Repeat every entry word for word, but leave the images out of your copy.
** Opening Given information block **
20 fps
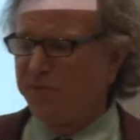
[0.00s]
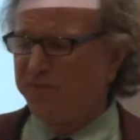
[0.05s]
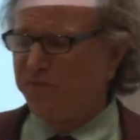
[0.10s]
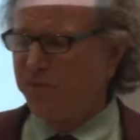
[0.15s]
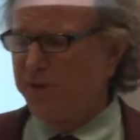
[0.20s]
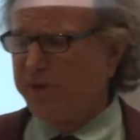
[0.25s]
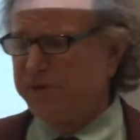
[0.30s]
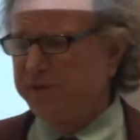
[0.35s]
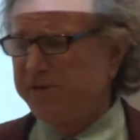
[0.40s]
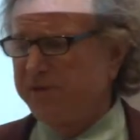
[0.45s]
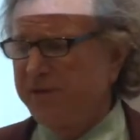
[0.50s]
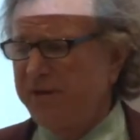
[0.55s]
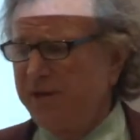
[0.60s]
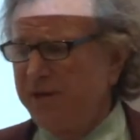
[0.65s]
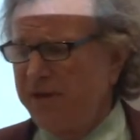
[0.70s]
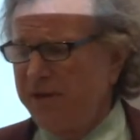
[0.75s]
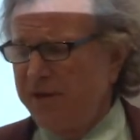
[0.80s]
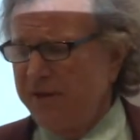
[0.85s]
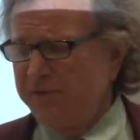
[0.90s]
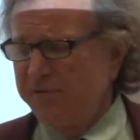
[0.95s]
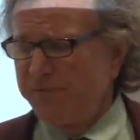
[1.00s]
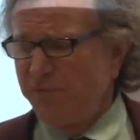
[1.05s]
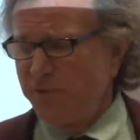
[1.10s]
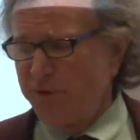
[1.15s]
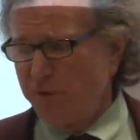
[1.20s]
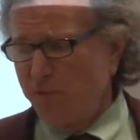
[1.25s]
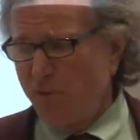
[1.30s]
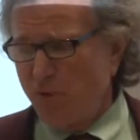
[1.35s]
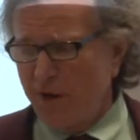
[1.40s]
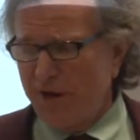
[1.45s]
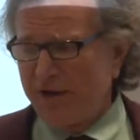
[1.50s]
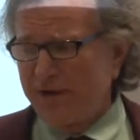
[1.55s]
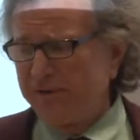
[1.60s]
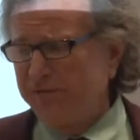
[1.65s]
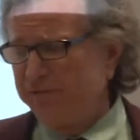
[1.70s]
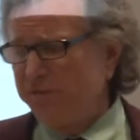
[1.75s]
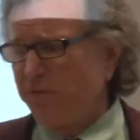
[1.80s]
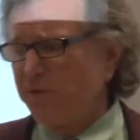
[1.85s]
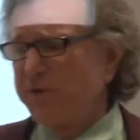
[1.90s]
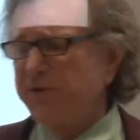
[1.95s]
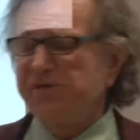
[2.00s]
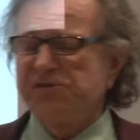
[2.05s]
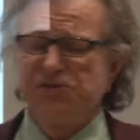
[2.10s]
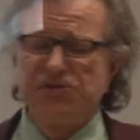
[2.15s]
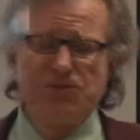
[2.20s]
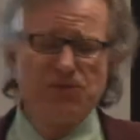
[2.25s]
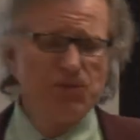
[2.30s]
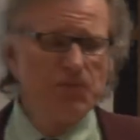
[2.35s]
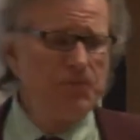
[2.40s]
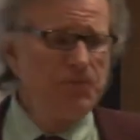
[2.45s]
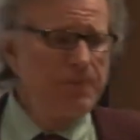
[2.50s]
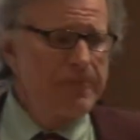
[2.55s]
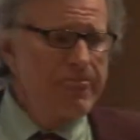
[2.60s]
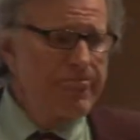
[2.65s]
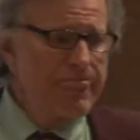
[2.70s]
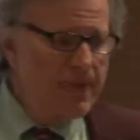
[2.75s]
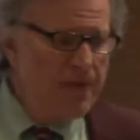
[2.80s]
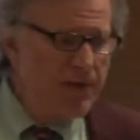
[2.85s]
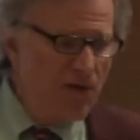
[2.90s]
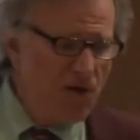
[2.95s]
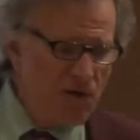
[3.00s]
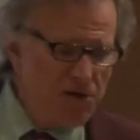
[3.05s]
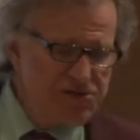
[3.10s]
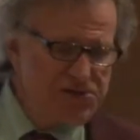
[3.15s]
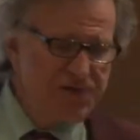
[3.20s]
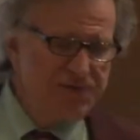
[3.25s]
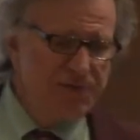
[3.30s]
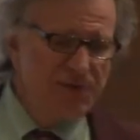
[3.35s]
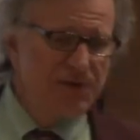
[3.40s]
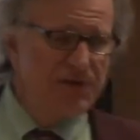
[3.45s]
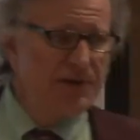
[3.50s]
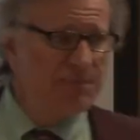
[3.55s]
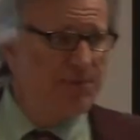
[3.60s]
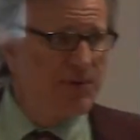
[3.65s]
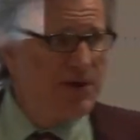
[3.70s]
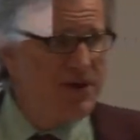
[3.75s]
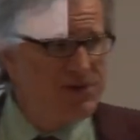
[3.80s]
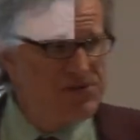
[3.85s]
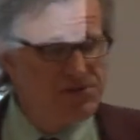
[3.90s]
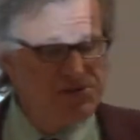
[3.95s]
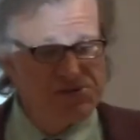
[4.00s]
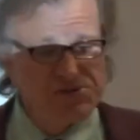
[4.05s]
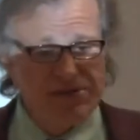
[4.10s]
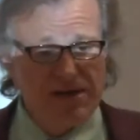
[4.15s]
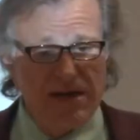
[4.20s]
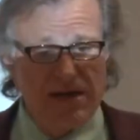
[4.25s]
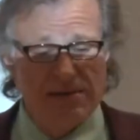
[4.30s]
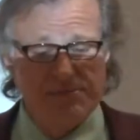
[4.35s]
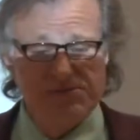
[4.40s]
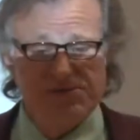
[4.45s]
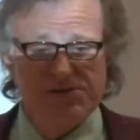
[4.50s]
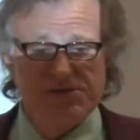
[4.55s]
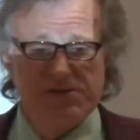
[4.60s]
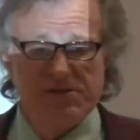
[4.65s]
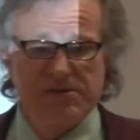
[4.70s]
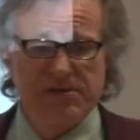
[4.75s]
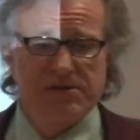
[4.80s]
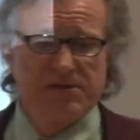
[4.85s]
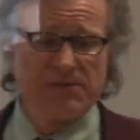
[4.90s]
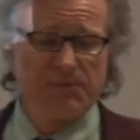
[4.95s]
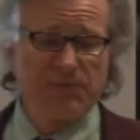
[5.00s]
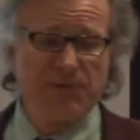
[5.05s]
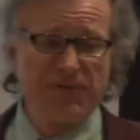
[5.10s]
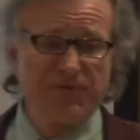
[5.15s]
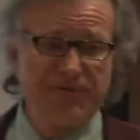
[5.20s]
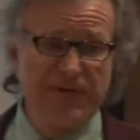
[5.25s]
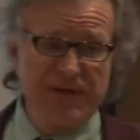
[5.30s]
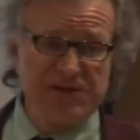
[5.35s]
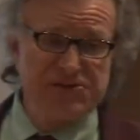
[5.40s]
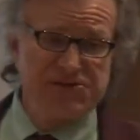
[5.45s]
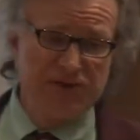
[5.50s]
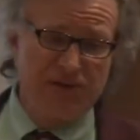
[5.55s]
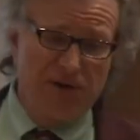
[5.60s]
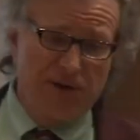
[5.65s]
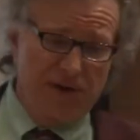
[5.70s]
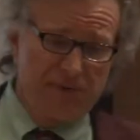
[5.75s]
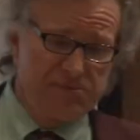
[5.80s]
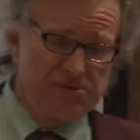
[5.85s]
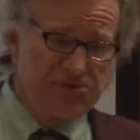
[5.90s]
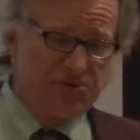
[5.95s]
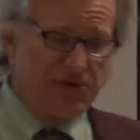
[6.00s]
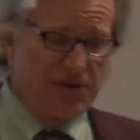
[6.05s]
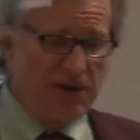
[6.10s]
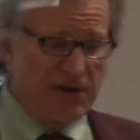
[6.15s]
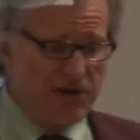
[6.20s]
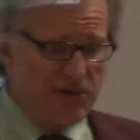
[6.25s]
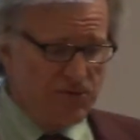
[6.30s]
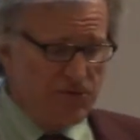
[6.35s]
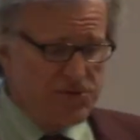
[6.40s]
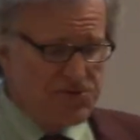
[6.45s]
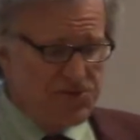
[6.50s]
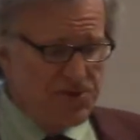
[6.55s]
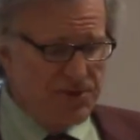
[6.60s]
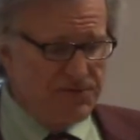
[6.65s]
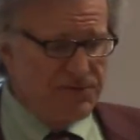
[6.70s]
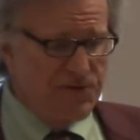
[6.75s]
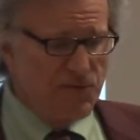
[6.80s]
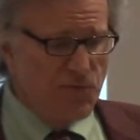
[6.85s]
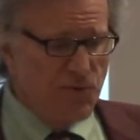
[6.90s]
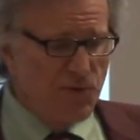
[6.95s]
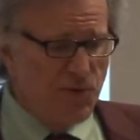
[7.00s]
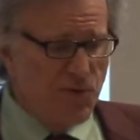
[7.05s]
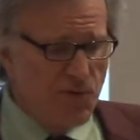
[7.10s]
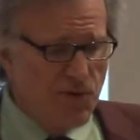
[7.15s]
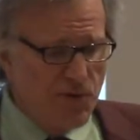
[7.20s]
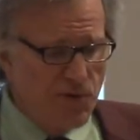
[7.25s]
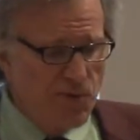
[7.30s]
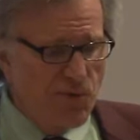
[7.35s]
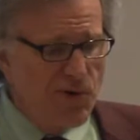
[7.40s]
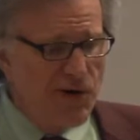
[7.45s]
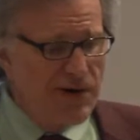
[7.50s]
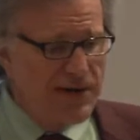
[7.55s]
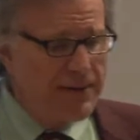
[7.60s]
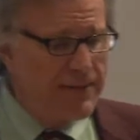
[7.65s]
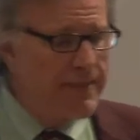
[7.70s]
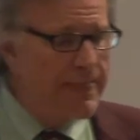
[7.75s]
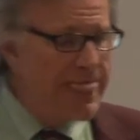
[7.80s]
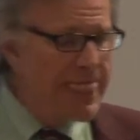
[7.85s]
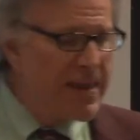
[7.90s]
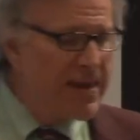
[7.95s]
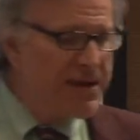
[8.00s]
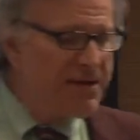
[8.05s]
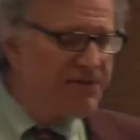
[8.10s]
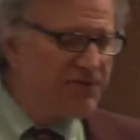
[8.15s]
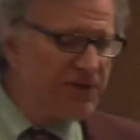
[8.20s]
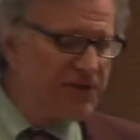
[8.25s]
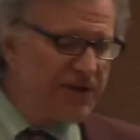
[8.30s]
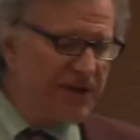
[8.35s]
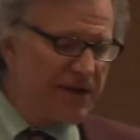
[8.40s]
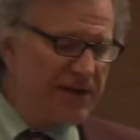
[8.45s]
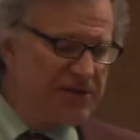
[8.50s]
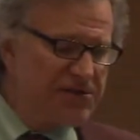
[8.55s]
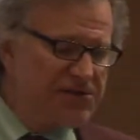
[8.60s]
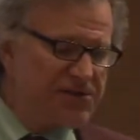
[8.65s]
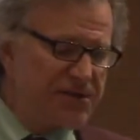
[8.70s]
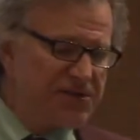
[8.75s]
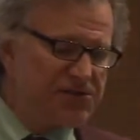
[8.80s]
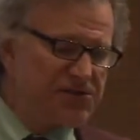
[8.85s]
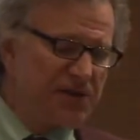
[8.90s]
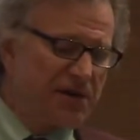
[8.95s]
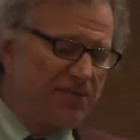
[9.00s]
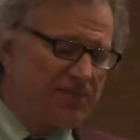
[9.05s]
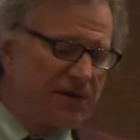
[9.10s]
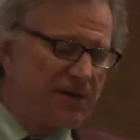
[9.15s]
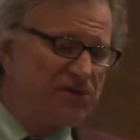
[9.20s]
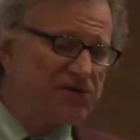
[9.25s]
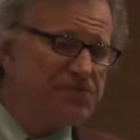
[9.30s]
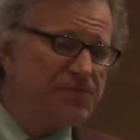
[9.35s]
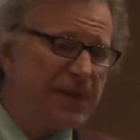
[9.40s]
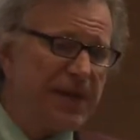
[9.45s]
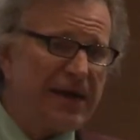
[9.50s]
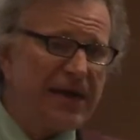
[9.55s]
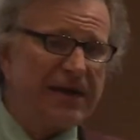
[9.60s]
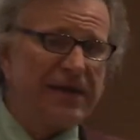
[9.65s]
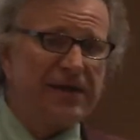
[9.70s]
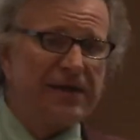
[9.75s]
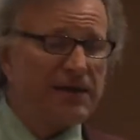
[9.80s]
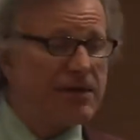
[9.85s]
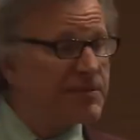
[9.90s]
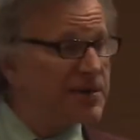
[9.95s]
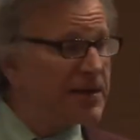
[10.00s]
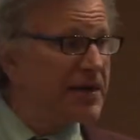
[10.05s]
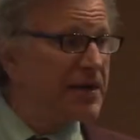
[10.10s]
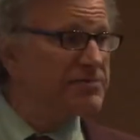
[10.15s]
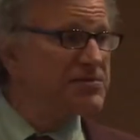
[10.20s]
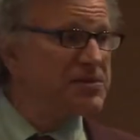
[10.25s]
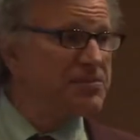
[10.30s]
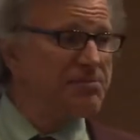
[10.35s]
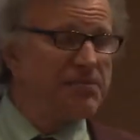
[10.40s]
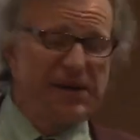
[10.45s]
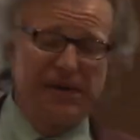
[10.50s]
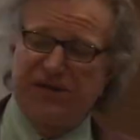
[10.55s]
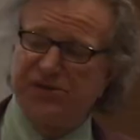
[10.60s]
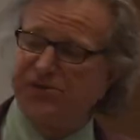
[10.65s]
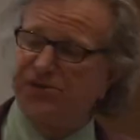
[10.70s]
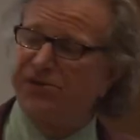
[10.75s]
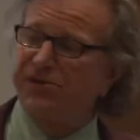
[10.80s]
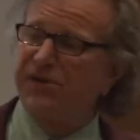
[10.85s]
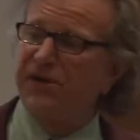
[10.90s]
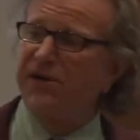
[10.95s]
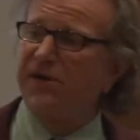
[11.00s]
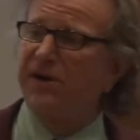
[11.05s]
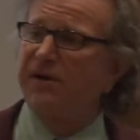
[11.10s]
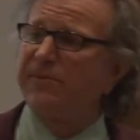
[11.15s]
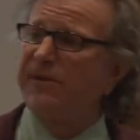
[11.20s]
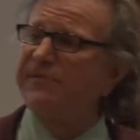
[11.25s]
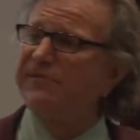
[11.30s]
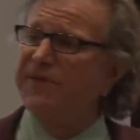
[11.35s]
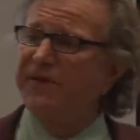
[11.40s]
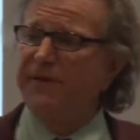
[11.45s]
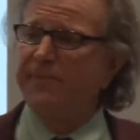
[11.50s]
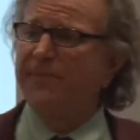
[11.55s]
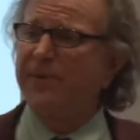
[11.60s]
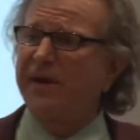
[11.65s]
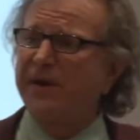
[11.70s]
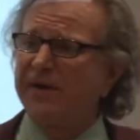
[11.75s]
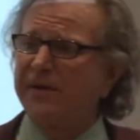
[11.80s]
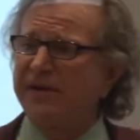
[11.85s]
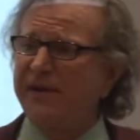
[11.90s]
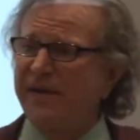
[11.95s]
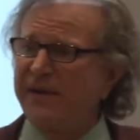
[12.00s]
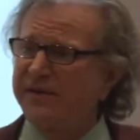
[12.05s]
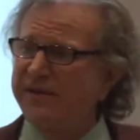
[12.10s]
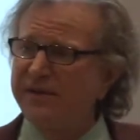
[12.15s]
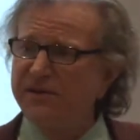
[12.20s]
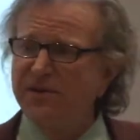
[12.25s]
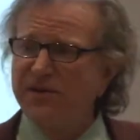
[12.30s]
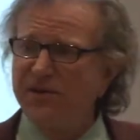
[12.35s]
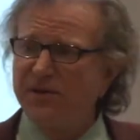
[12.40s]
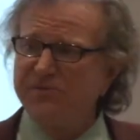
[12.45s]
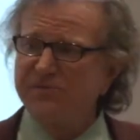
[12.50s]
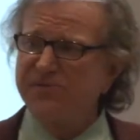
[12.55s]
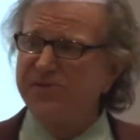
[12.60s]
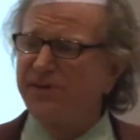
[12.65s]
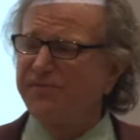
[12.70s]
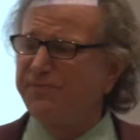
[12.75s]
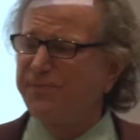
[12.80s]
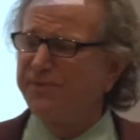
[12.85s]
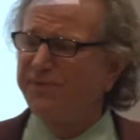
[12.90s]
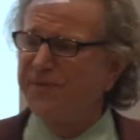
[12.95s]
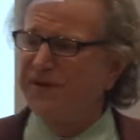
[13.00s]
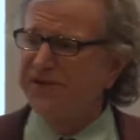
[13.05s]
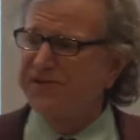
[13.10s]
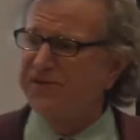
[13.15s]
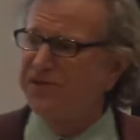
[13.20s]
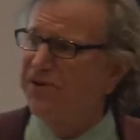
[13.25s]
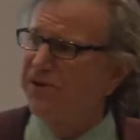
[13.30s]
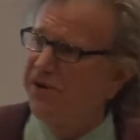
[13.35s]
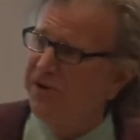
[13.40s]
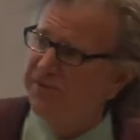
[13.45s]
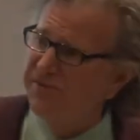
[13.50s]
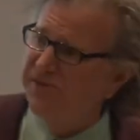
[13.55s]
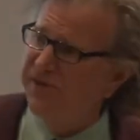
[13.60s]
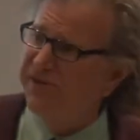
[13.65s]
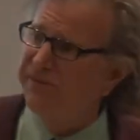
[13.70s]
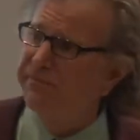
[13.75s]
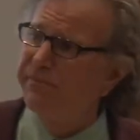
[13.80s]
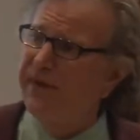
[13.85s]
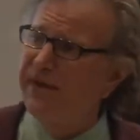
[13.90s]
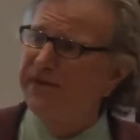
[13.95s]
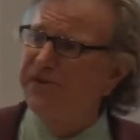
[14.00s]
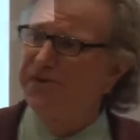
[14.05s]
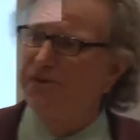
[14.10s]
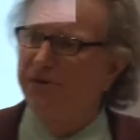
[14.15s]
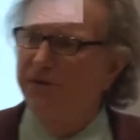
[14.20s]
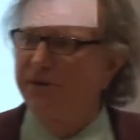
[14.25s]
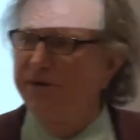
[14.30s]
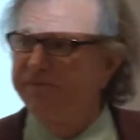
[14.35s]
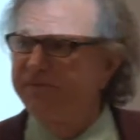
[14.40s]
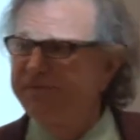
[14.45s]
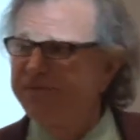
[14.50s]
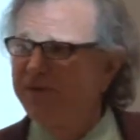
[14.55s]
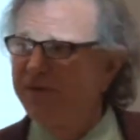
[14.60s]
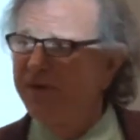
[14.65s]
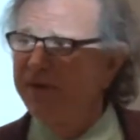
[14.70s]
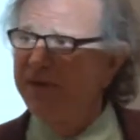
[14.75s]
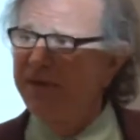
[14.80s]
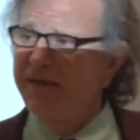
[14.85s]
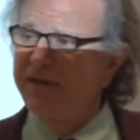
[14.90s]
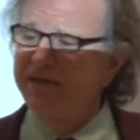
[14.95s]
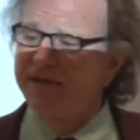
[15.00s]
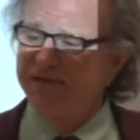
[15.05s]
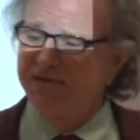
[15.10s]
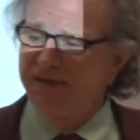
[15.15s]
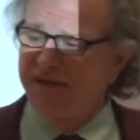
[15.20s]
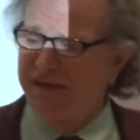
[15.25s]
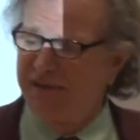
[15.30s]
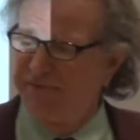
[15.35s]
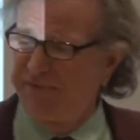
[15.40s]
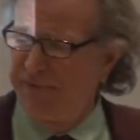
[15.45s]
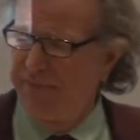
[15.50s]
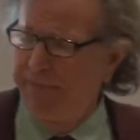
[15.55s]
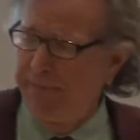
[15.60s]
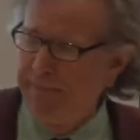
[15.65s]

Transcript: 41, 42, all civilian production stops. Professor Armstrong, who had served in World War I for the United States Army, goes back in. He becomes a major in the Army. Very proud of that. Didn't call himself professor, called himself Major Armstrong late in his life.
** Closing Given information block **
◆ **Exercise result**:
20 fps
[0.00s]
[0.05s]
[0.10s]
[0.15s]
[0.20s]
[0.25s]
[0.30s]
[0.35s]
[0.40s]
[0.45s]
[0.50s]
[0.55s]
[0.60s]
[0.65s]
[0.70s]
[0.75s]
[0.80s]
[0.85s]
[0.90s]
[0.95s]
[1.00s]
[1.05s]
[1.10s]
[1.15s]
[1.20s]
[1.25s]
[1.30s]
[1.35s]
[1.40s]
[1.45s]
[1.50s]
[1.55s]
[1.60s]
[1.65s]
[1.70s]
[1.75s]
[1.80s]
[1.85s]
[1.90s]
[1.95s]
[2.00s]
[2.05s]
[2.10s]
[2.15s]
[2.20s]
[2.25s]
[2.30s]
[2.35s]
[2.40s]
[2.45s]
[2.50s]
[2.55s]
[2.60s]
[2.65s]
[2.70s]
[2.75s]
[2.80s]
[2.85s]
[2.90s]
[2.95s]
[3.00s]
[3.05s]
[3.10s]
[3.15s]
[3.20s]
[3.25s]
[3.30s]
[3.35s]
[3.40s]
[3.45s]
[3.50s]
[3.55s]
[3.60s]
[3.65s]
[3.70s]
[3.75s]
[3.80s]
[3.85s]
[3.90s]
[3.95s]
[4.00s]
[4.05s]
[4.10s]
[4.15s]
[4.20s]
[4.25s]
[4.30s]
[4.35s]
[4.40s]
[4.45s]
[4.50s]
[4.55s]
[4.60s]
[4.65s]
[4.70s]
[4.75s]
[4.80s]
[4.85s]
[4.90s]
[4.95s]
[5.00s]
[5.05s]
[5.10s]
[5.15s]
[5.20s]
[5.25s]
[5.30s]
[5.35s]
[5.40s]
[5.45s]
[5.50s]
[5.55s]
[5.60s]
[5.65s]
[5.70s]
[5.75s]
[5.80s]
[5.85s]
[5.90s]
[5.95s]
[6.00s]
[6.05s]
[6.10s]
[6.15s]
[6.20s]
[6.25s]
[6.30s]
[6.35s]
[6.40s]
[6.45s]
[6.50s]
[6.55s]
[6.60s]
[6.65s]
[6.70s]
[6.75s]
[6.80s]
[6.85s]
[6.90s]
[6.95s]
[7.00s]
[7.05s]
[7.10s]
[7.15s]
[7.20s]
[7.25s]
[7.30s]
[7.35s]
[7.40s]
[7.45s]
[7.50s]
[7.55s]
[7.60s]
[7.65s]
[7.70s]
[7.75s]
[7.80s]
[7.85s]
[7.90s]
[7.95s]
[8.00s]
[8.05s]
[8.10s]
[8.15s]
[8.20s]
[8.25s]
[8.30s]
[8.35s]
[8.40s]
[8.45s]
[8.50s]
[8.55s]
[8.60s]
[8.65s]
[8.70s]
[8.75s]
[8.80s]
[8.85s]
[8.90s]
[8.95s]
[9.00s]
[9.05s]
[9.10s]
[9.15s]
[9.20s]
[9.25s]
[9.30s]
[9.35s]
[9.40s]
[9.45s]
[9.50s]
[9.55s]
[9.60s]
[9.65s]
[9.70s]
[9.75s]
[9.80s]
[9.85s]
[9.90s]
[9.95s]
[10.00s]
[10.05s]
[10.10s]
[10.15s]
[10.20s]
[10.25s]
[10.30s]
[10.35s]
[10.40s]
[10.45s]
[10.50s]
[10.55s]
[10.60s]
[10.65s]
[10.70s]
[10.75s]
[10.80s]
[10.85s]
[10.90s]
[10.95s]
[11.00s]
[11.05s]
[11.10s]
[11.15s]
[11.20s]
[11.25s]
[11.30s]
[11.35s]
[11.40s]
[11.45s]
[11.50s]
[11.55s]
[11.60s]
[11.65s]
[11.70s]
[11.75s]
[11.80s]
[11.85s]
[11.90s]
[11.95s]
[12.00s]
[12.05s]
[12.10s]
[12.15s]
[12.20s]
[12.25s]
[12.30s]
[12.35s]
[12.40s]
[12.45s]
[12.50s]
[12.55s]
[12.60s]
[12.65s]
[12.70s]
[12.75s]
[12.80s]
[12.85s]
[12.90s]
[12.95s]
[13.00s]
[13.05s]
[13.10s]
[13.15s]
[13.20s]
[13.25s]
[13.30s]
[13.35s]
[13.40s]
[13.45s]
[13.50s]
[13.55s]
[13.60s]
[13.65s]
[13.70s]
[13.75s]
[13.80s]
[13.85s]
[13.90s]
[13.95s]
[14.00s]
[14.05s]
[14.10s]
[14.15s]
[14.20s]
[14.25s]
[14.30s]
[14.35s]
[14.40s]
[14.45s]
[14.50s]
[14.55s]
[14.60s]
[14.65s]
[14.70s]
[14.75s]
[14.80s]
[14.85s]
[14.90s]
[14.95s]
[15.00s]
[15.05s]
[15.10s]
[15.15s]
[15.20s]
[15.25s]
[15.30s]
[15.35s]
[15.40s]
[15.45s]
[15.50s]
[15.55s]
[15.60s]
[15.65s]

Transcript: 41, 42, all civilian production stops. Professor Armstrong, who had served in World War I for the United States Army, goes back in. He becomes a major in the Army. Very proud of that. Didn't call himself professor, called himself Major Armstrong late in his life.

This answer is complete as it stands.